CaMK-II modulation of GABAA receptors expressed in HEK293, NG108-15 and rat cerebellar granule neurons

The gamma-aminobutyric acid type A (GABA(A)) receptor is a pentameric ligand-gated ion channel responsible for fast synaptic inhibition in the brain. Phosphorylation of the GABA(A) receptor by serine/threonine protein kinases, at residues located in the intracellular loop between the third and fourth transmembrane domains of each subunit, can dynamically modulate receptor trafficking and function. In this study, we have assessed the effect that Ca2+-calmodulin-dependent protein kinase-II (CaMK-II) has on GABA(A) receptors. The intracellular application of preactivated CaMK-II failed to modulate the function of alpha beta and alpha beta gamma subunit GABA(A) receptors heterologously expressed in human embryonic kidney (HEK)293 cells.
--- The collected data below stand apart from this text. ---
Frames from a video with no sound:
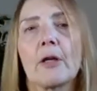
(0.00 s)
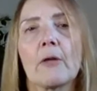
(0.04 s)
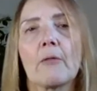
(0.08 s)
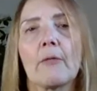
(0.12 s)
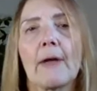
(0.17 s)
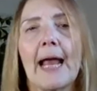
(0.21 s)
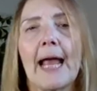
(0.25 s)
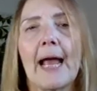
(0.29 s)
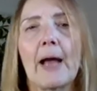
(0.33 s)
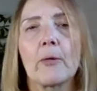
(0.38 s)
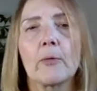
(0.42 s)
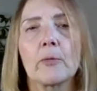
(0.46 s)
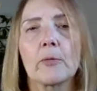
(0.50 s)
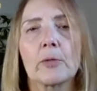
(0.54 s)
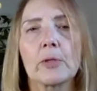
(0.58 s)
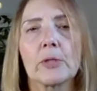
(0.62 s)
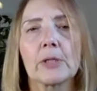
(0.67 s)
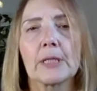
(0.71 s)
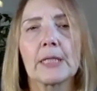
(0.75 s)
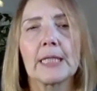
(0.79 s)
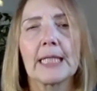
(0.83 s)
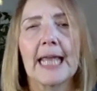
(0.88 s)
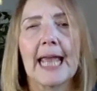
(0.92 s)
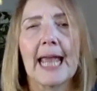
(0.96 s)
around
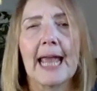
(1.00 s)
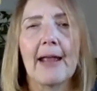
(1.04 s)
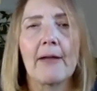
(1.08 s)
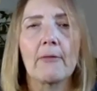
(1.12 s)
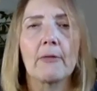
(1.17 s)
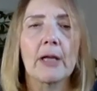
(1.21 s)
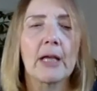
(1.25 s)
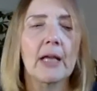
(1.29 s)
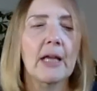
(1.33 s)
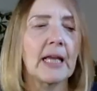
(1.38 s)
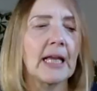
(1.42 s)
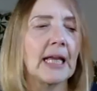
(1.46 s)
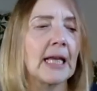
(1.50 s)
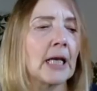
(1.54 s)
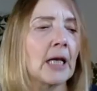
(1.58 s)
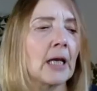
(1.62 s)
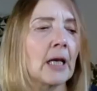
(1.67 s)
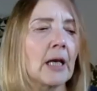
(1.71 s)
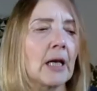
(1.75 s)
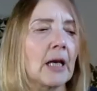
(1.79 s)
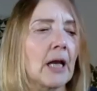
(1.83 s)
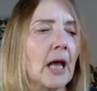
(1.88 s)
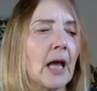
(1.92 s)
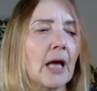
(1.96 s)
the area
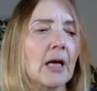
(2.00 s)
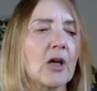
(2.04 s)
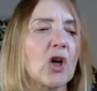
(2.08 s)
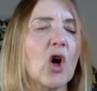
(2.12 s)
in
However, application of similarly preactivated alpha-CaMK-II significantly potentiated the amplitudes of whole-cell GABA currents recorded from rat cultured cerebellar granule neurons and from recombinant GABA(A) receptors expressed in neuroblastoma, NG108-15, cells. The modulation by alpha-CaMK-II of current amplitude depended upon the subunit composition of GABA(A) receptors. alpha-CaMK-II potentiated GABA currents recorded from alpha 1 beta 3 and alpha 1 beta 3 gamma 2 GABA(A) receptors, but was unable to functionally modulate beta 2 subunit-containing receptors. Similar results were obtained from beta 2 -/- mouse cerebellar granule cell cultures and from rat granule cell cultures overexpressing recombinant alpha 1 beta 2 or alpha 1 beta 3 GABA(A) receptors. alpha-CaMK-II had a greater effect on the modulation of GABA responses mediated by alpha 1 beta 3 gamma 2 compared with alpha 1 beta 3 receptors, indicating a possible role for the gamma 2 subunit in CaMK-II-mediated phosphorylation. In conclusion, CaMK-II can upregulate the function of GABA(A) receptors expressed in neurons or a neuronal cell line that is dependent on the beta subunit co-assembled into the receptor complex.